Cybersecurity and data protection remain mission-critical spend, even in tough environments. Rubrik’s subscription model is sticky, the growth trajectory looks excellent, and the market clearly rewarded the beat-and-raise quarter. This is the kind of name that could stay hot if enterprise budgets loosen even slightly next year.
DocuSign: Good Results, Meh Reaction
DocuSign reported adjusted earnings of $1.01 per share on $818.4 million in revenue—nicely ahead of expectations—and raised full-year sales guidance. Yet shares still dipped nearly 3% after hours. Sometimes the market just wants perfection.
Growth is slowing from pandemic highs (obviously), but the core business remains healthy and cash flow is strong.

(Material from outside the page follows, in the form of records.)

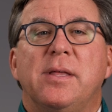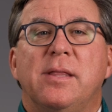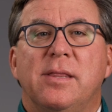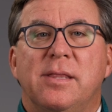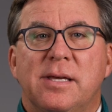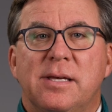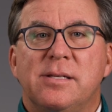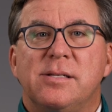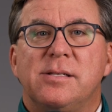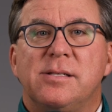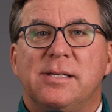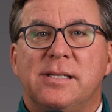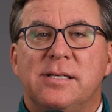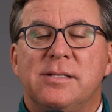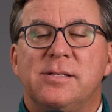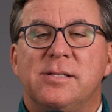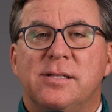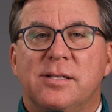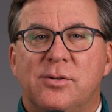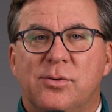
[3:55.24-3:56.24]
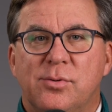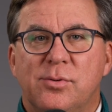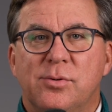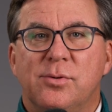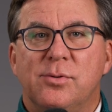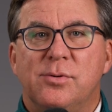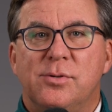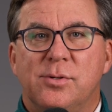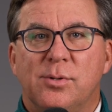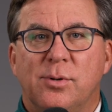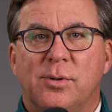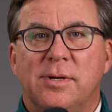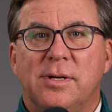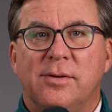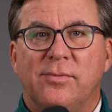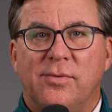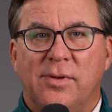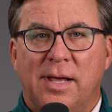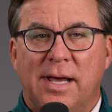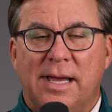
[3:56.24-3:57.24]
This is the true joy
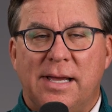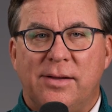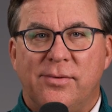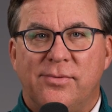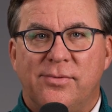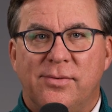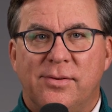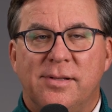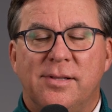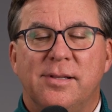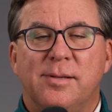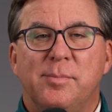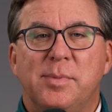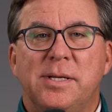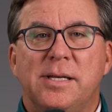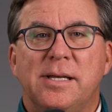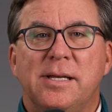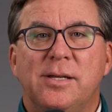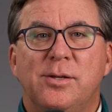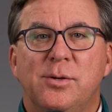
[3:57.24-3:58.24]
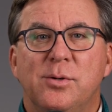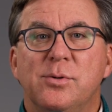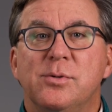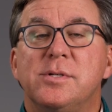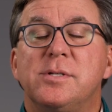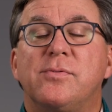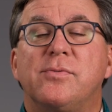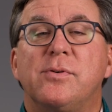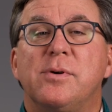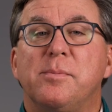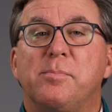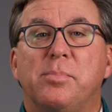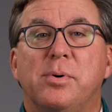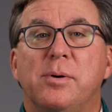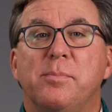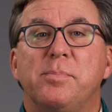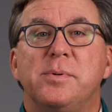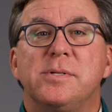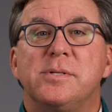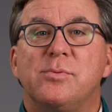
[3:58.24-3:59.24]
of life, the being used for a
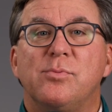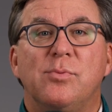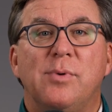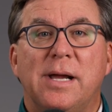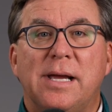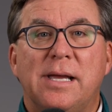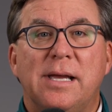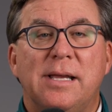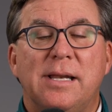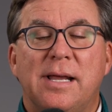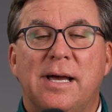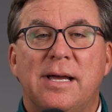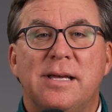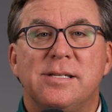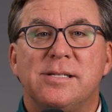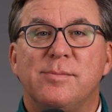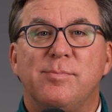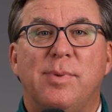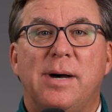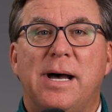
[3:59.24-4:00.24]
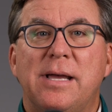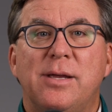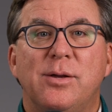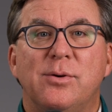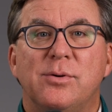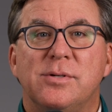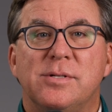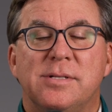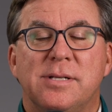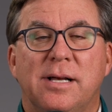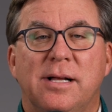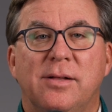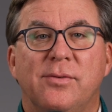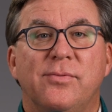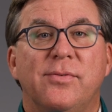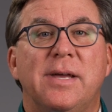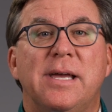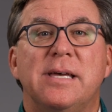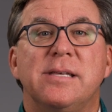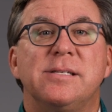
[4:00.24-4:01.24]
purpose recognized
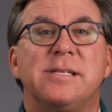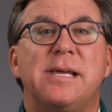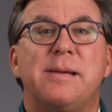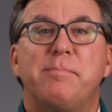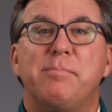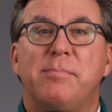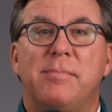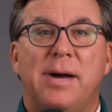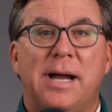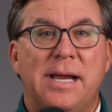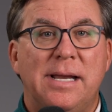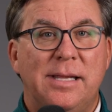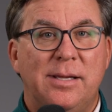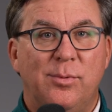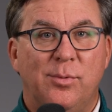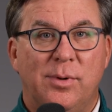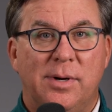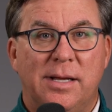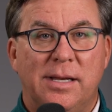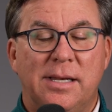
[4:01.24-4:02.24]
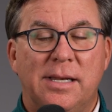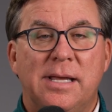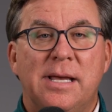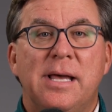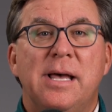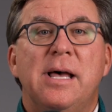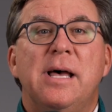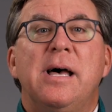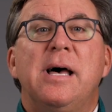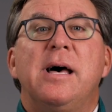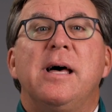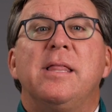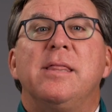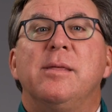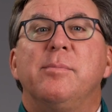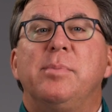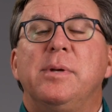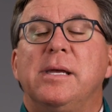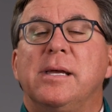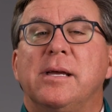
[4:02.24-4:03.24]
yourself as a mighty one
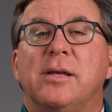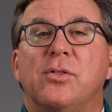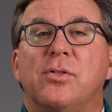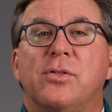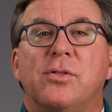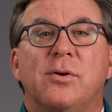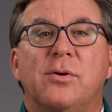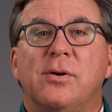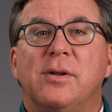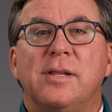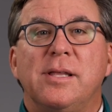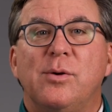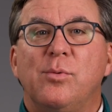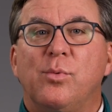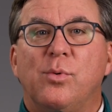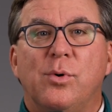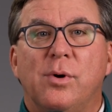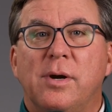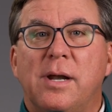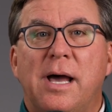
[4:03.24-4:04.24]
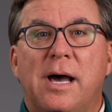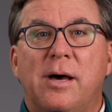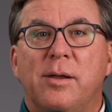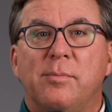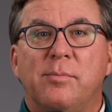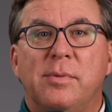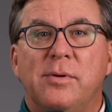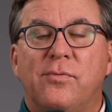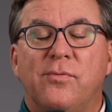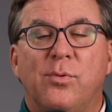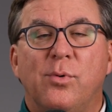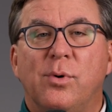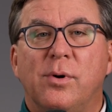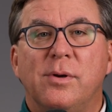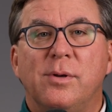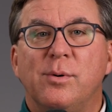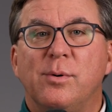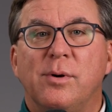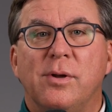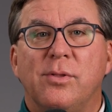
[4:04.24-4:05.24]
the being thoroughly worn out before
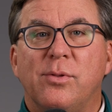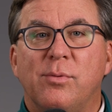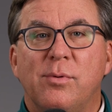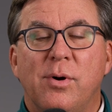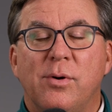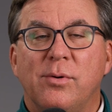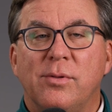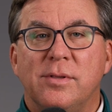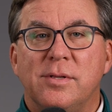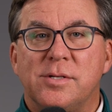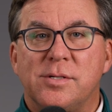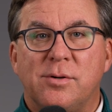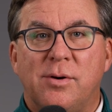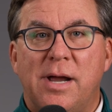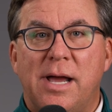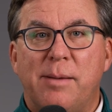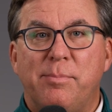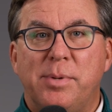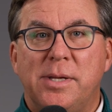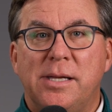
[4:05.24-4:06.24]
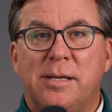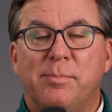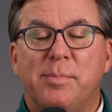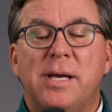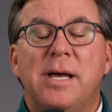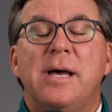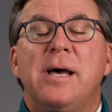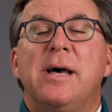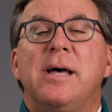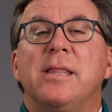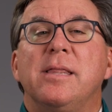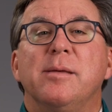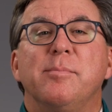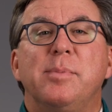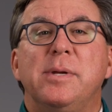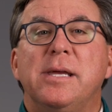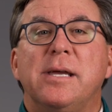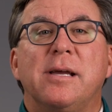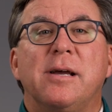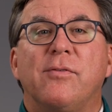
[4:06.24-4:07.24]
you are thrown on the scrap heap, the
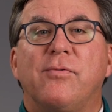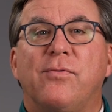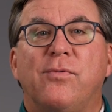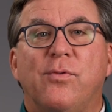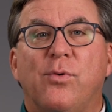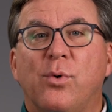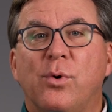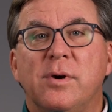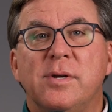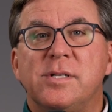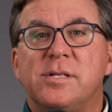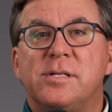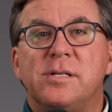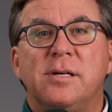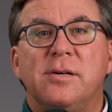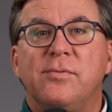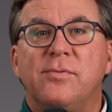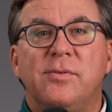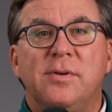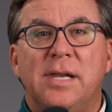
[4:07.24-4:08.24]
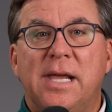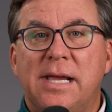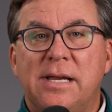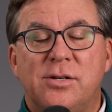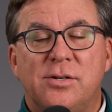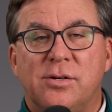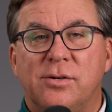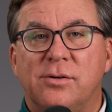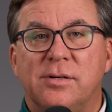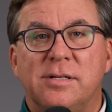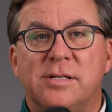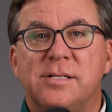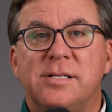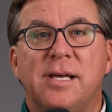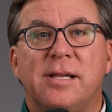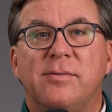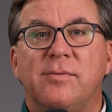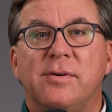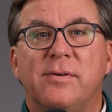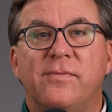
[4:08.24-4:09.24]
being a force of nature
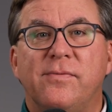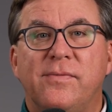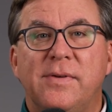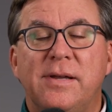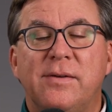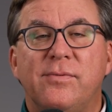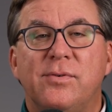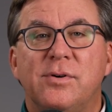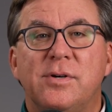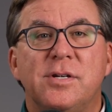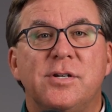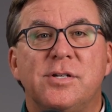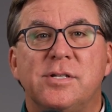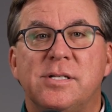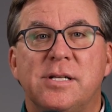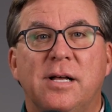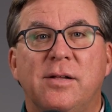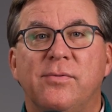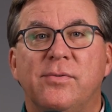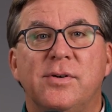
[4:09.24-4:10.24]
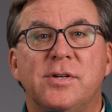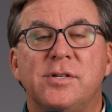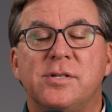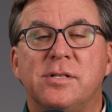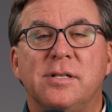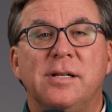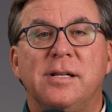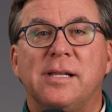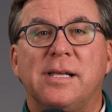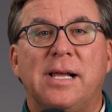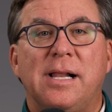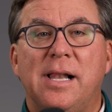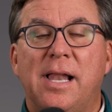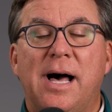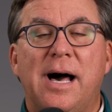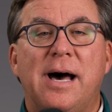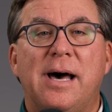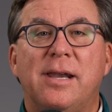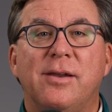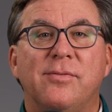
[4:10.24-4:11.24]
instead of a feverish, selfish little
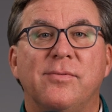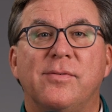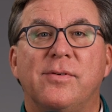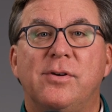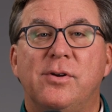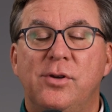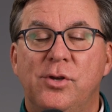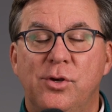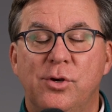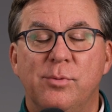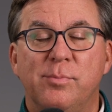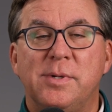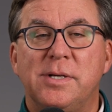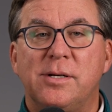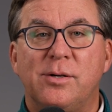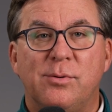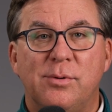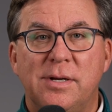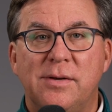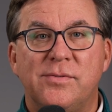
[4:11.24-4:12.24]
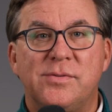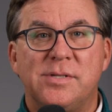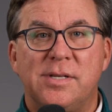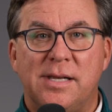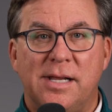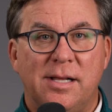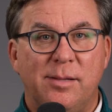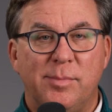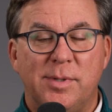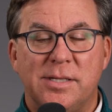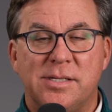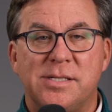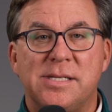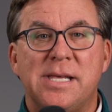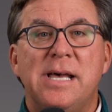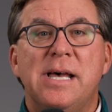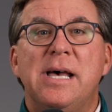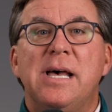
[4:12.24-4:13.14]
clod of human griefs and ailments,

At some point, this could screen as one of those “boring but cheap” software names that patient investors love.
ServiceTitan Joins the Party
Last but not least, software provider ServiceTitan added about 5% after beating on revenue and operating income while guiding above consensus for Q4. Not earth-shattering, but another sign that certain vertical software categories continue to hold up well.
What Should You Actually Do Tomorrow?
Here’s my completely subjective ranking of these moves from most interesting to least:
- Rubrik – Monster beat, growing market, explosive move
- Ulta Beauty – Proof that consumer discretionary isn’t dead
- SoFi – Dilution pain now, potential gain later
- HPE – Same old story, wait for a better entry
- DocuSign – Fine, but not exciting
At the end of the day, after-hours reactions are emotional. Some of tonight’s winners will fade by noon tomorrow, and some of the losers might bounce hard on dip-buying. The beauty of markets is that they’re never as clear-cut as they seem at 7:30 PM.
Either way, nights like this are why I still check my phone after dinner. The market never really sleeps—and neither do we.